RECORD EXCERPTS
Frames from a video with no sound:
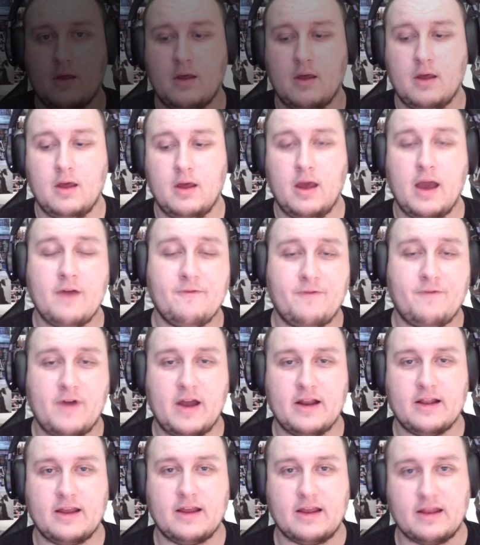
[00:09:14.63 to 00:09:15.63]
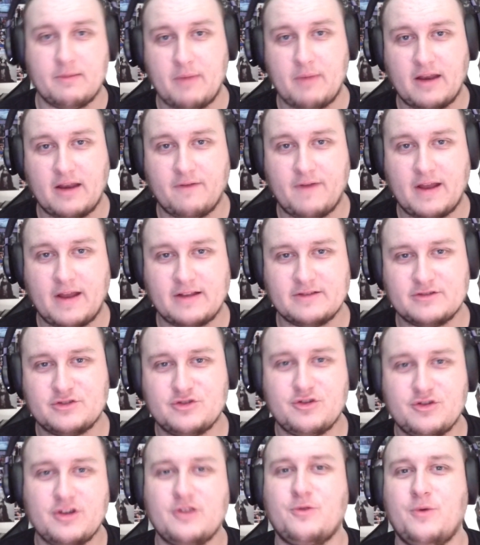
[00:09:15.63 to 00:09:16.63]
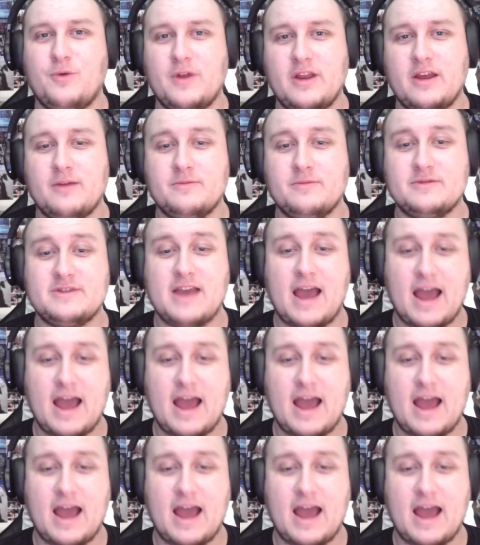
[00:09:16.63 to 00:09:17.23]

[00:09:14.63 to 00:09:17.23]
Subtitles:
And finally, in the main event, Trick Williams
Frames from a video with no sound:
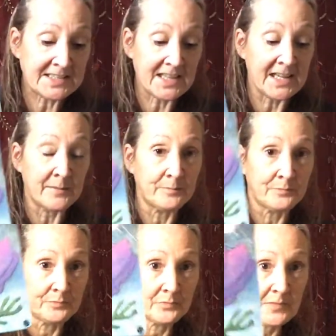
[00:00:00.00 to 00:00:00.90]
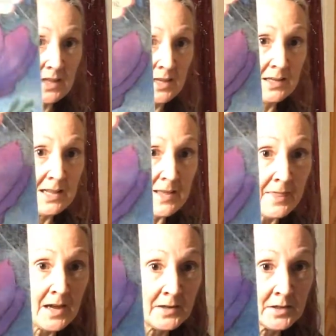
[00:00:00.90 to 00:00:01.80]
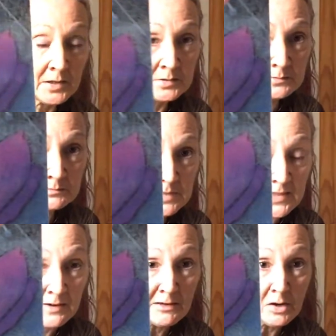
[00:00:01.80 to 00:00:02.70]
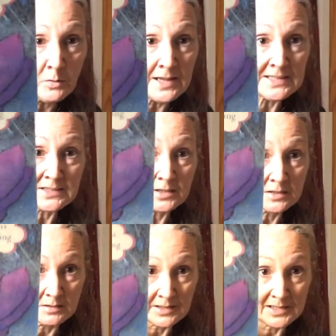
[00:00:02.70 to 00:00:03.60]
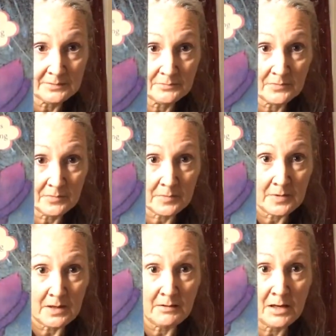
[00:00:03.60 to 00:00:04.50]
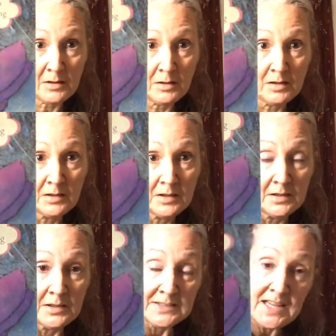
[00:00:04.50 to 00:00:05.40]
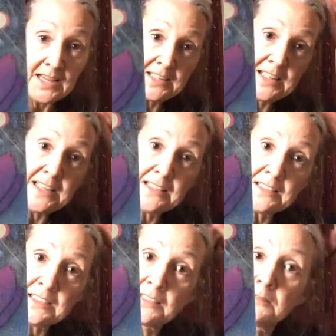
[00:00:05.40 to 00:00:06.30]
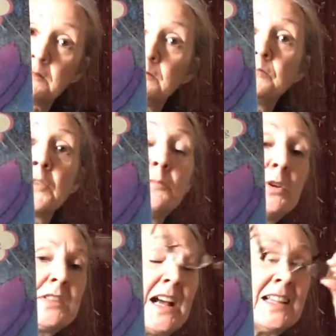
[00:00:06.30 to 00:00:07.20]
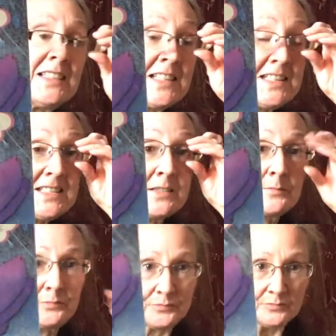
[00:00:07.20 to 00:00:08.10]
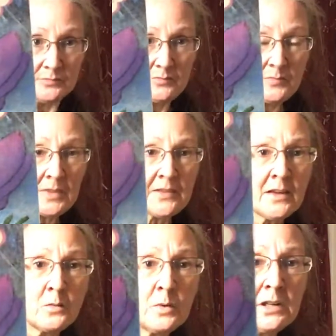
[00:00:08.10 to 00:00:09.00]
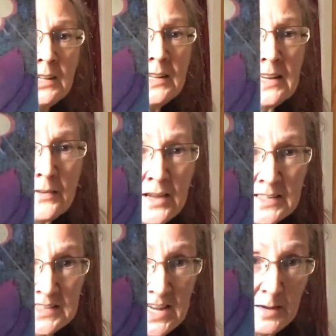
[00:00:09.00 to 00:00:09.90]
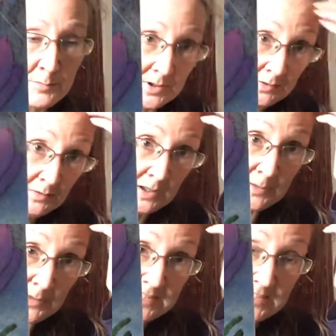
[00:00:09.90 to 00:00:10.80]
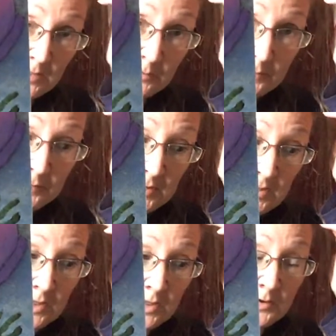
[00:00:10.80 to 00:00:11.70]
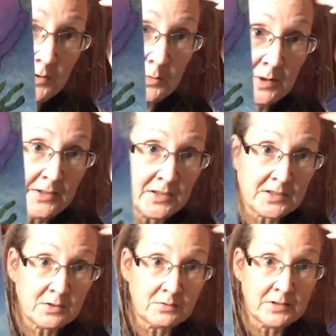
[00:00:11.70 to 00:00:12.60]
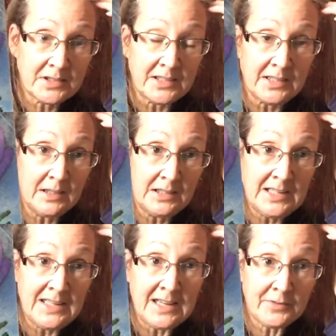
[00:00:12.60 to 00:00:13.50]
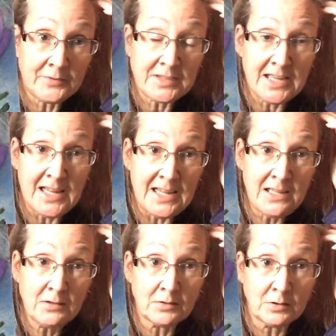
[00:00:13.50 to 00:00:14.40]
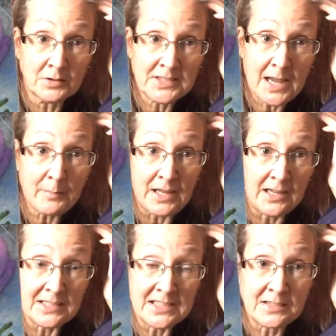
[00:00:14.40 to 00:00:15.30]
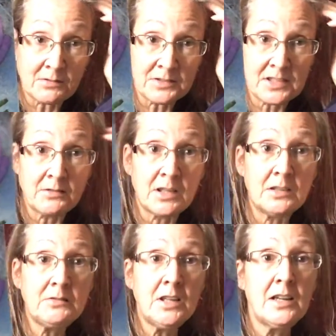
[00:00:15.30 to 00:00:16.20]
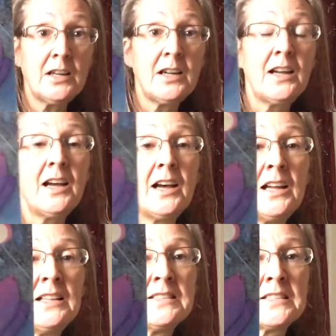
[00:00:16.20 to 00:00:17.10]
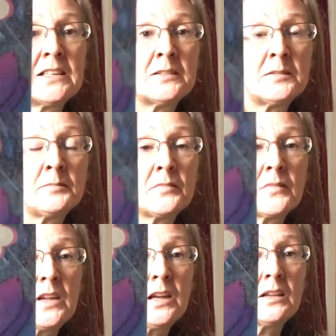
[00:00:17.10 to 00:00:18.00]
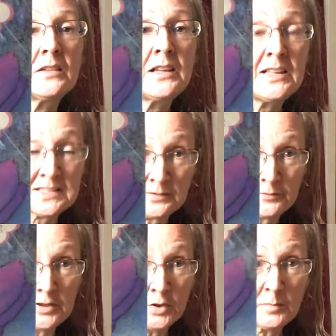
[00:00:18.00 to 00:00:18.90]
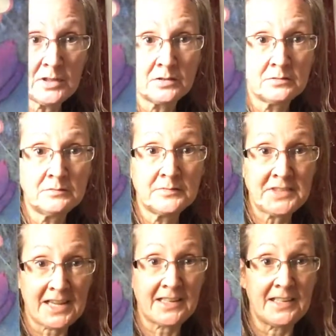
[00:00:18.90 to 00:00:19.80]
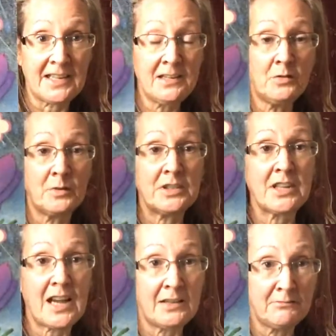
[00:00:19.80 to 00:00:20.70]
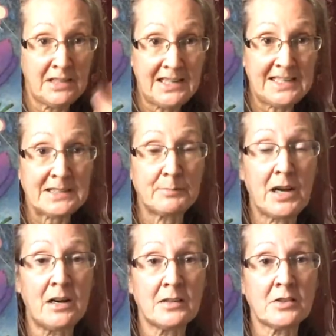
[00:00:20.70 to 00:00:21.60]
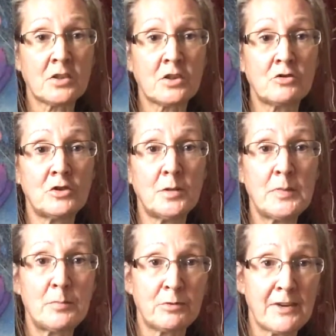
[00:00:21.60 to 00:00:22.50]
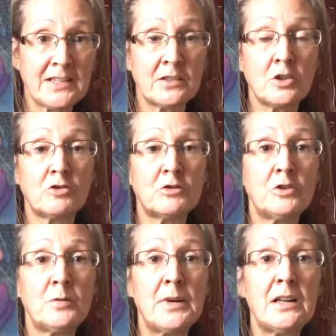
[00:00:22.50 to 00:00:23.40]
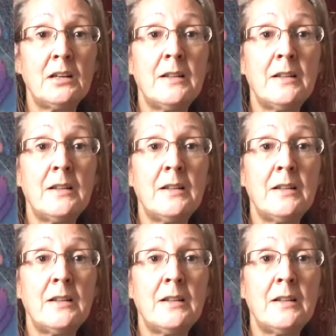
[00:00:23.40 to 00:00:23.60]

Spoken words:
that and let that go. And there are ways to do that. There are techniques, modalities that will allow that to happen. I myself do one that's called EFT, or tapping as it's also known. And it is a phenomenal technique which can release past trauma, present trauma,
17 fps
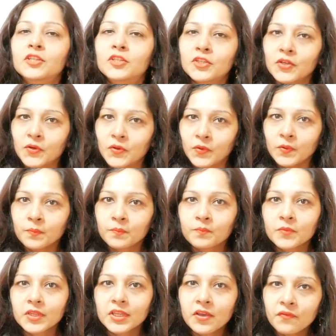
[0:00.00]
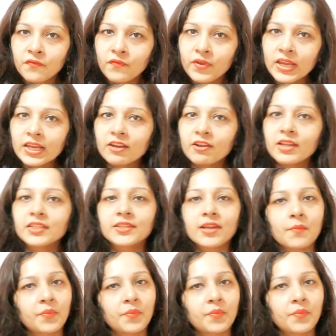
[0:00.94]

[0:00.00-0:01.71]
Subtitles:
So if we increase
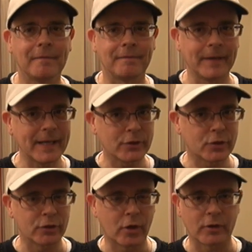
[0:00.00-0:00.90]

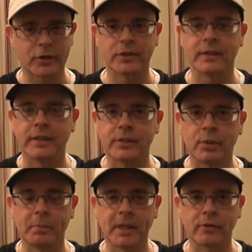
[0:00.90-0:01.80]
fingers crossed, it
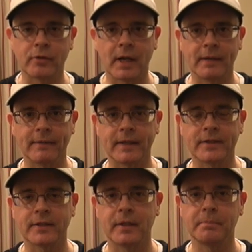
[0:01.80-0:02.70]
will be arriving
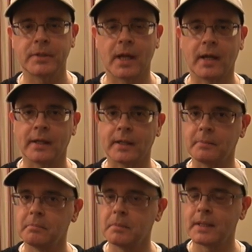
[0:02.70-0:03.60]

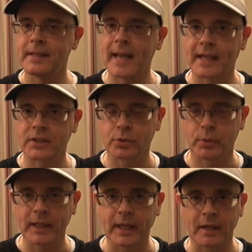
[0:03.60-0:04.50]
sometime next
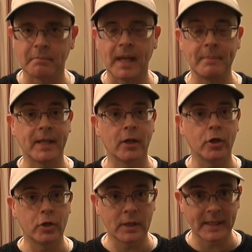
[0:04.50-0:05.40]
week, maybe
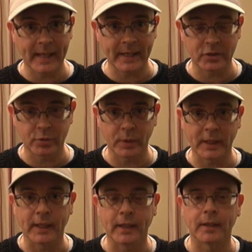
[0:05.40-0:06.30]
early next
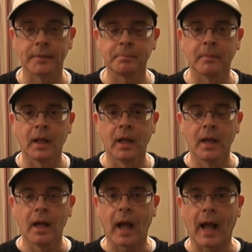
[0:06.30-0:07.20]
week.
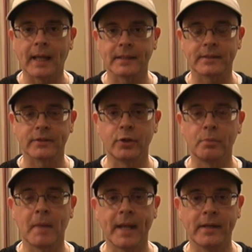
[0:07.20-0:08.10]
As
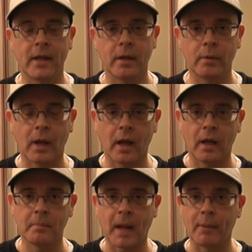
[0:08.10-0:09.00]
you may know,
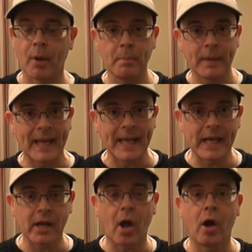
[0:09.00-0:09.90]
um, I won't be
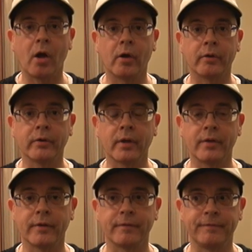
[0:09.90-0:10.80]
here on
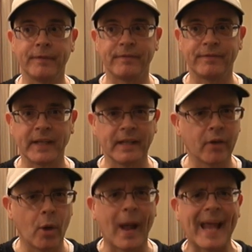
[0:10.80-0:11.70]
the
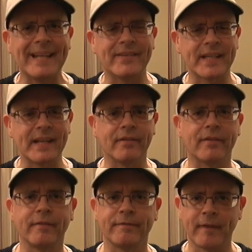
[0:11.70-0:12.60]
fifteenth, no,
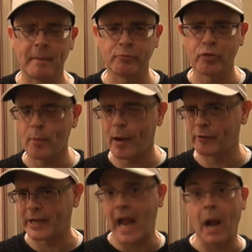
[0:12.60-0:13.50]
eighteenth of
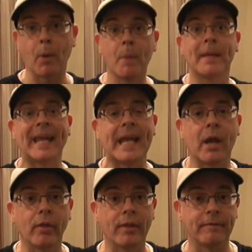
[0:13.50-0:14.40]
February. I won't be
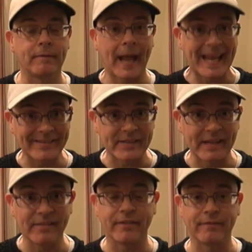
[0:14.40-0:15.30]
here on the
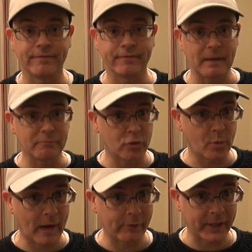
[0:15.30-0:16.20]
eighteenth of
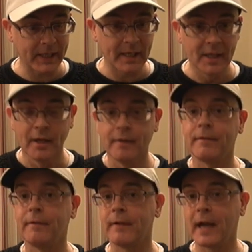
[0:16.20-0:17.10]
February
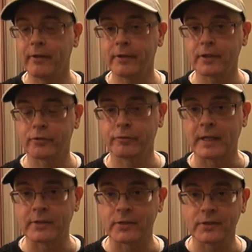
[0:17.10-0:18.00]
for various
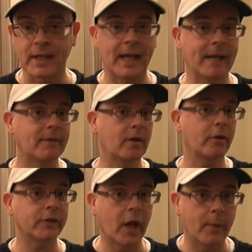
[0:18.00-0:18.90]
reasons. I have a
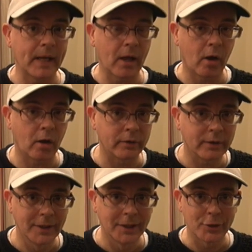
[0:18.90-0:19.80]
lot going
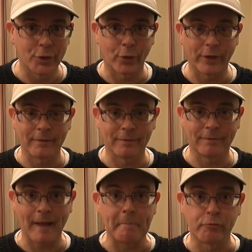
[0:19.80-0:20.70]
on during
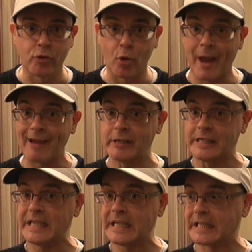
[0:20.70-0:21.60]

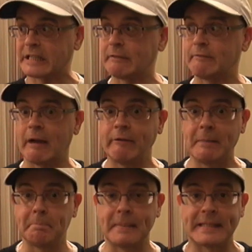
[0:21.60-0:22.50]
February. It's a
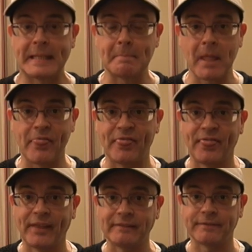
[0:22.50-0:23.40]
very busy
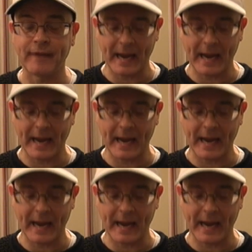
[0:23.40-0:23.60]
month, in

ACTION ITEM
Exactly reproduce the lines above, starting at the one that contains "[00:00:01.80 to 00:00:02.70]" and ending at the one that contains "[00:00:16.20 to 00:00:17.10]", both inclusive; leave the pictures out and add no other lines.

RESPONSE TO THIS TASK
[00:00:01.80 to 00:00:02.70]
[00:00:02.70 to 00:00:03.60]
[00:00:03.60 to 00:00:04.50]
[00:00:04.50 to 00:00:05.40]
[00:00:05.40 to 00:00:06.30]
[00:00:06.30 to 00:00:07.20]
[00:00:07.20 to 00:00:08.10]
[00:00:08.10 to 00:00:09.00]
[00:00:09.00 to 00:00:09.90]
[00:00:09.90 to 00:00:10.80]
[00:00:10.80 to 00:00:11.70]
[00:00:11.70 to 00:00:12.60]
[00:00:12.60 to 00:00:13.50]
[00:00:13.50 to 00:00:14.40]
[00:00:14.40 to 00:00:15.30]
[00:00:15.30 to 00:00:16.20]
[00:00:16.20 to 00:00:17.10]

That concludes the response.